▶ ASSIGNMENT: Begin with the line in which "[00:00:01.00 to 00:00:02.00]" appears and end with the final line of the entries. Retype each one exactly and add nothing.

Collected data entries:
===============
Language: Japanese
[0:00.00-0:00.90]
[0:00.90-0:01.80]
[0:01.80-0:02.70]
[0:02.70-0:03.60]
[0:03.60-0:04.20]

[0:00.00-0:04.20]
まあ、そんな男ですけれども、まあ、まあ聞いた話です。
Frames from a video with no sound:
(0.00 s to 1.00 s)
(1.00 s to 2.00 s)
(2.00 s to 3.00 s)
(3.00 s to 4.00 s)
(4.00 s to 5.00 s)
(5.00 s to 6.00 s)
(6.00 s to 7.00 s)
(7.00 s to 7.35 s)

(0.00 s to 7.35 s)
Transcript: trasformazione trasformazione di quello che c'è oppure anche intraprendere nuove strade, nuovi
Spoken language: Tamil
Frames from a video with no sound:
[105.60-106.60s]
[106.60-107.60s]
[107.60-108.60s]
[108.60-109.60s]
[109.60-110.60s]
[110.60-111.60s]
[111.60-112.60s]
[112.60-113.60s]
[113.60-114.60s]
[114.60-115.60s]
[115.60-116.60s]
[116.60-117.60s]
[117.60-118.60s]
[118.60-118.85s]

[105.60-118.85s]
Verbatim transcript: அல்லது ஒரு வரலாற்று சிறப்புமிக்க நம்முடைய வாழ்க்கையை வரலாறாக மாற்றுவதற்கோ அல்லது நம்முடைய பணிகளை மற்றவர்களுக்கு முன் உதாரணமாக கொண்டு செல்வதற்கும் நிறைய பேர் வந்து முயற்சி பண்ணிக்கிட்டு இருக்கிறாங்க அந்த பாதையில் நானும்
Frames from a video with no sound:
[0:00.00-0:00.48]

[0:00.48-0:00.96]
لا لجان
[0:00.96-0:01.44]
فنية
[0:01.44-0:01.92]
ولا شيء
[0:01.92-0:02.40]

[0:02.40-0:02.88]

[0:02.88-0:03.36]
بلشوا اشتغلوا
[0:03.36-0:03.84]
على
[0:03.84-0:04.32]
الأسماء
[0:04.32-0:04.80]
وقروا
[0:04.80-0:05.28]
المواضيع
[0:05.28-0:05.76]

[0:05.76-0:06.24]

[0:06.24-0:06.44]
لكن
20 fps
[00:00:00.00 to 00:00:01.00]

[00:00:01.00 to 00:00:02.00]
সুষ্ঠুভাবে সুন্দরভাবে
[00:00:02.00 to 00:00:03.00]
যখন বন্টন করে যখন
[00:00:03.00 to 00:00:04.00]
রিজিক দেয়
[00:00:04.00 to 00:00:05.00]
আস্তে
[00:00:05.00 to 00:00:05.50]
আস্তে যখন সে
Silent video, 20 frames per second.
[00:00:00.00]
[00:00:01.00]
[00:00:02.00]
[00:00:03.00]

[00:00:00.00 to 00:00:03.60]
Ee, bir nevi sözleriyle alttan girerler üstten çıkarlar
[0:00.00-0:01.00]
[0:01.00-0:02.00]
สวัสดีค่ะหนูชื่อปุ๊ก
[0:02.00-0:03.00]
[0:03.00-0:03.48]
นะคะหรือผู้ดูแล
===============
▶ REPLY TO THE EXERCISE:
[00:00:01.00 to 00:00:02.00]
সুষ্ঠুভাবে সুন্দরভাবে
[00:00:02.00 to 00:00:03.00]
যখন বন্টন করে যখন
[00:00:03.00 to 00:00:04.00]
রিজিক দেয়
[00:00:04.00 to 00:00:05.00]
আস্তে
[00:00:05.00 to 00:00:05.50]
আস্তে যখন সে
Silent video, 20 frames per second.
[00:00:00.00]
[00:00:01.00]
[00:00:02.00]
[00:00:03.00]

[00:00:00.00 to 00:00:03.60]
Ee, bir nevi sözleriyle alttan girerler üstten çıkarlar
[0:00.00-0:01.00]
[0:01.00-0:02.00]
สวัสดีค่ะหนูชื่อปุ๊ก
[0:02.00-0:03.00]
[0:03.00-0:03.48]
นะคะหรือผู้ดูแล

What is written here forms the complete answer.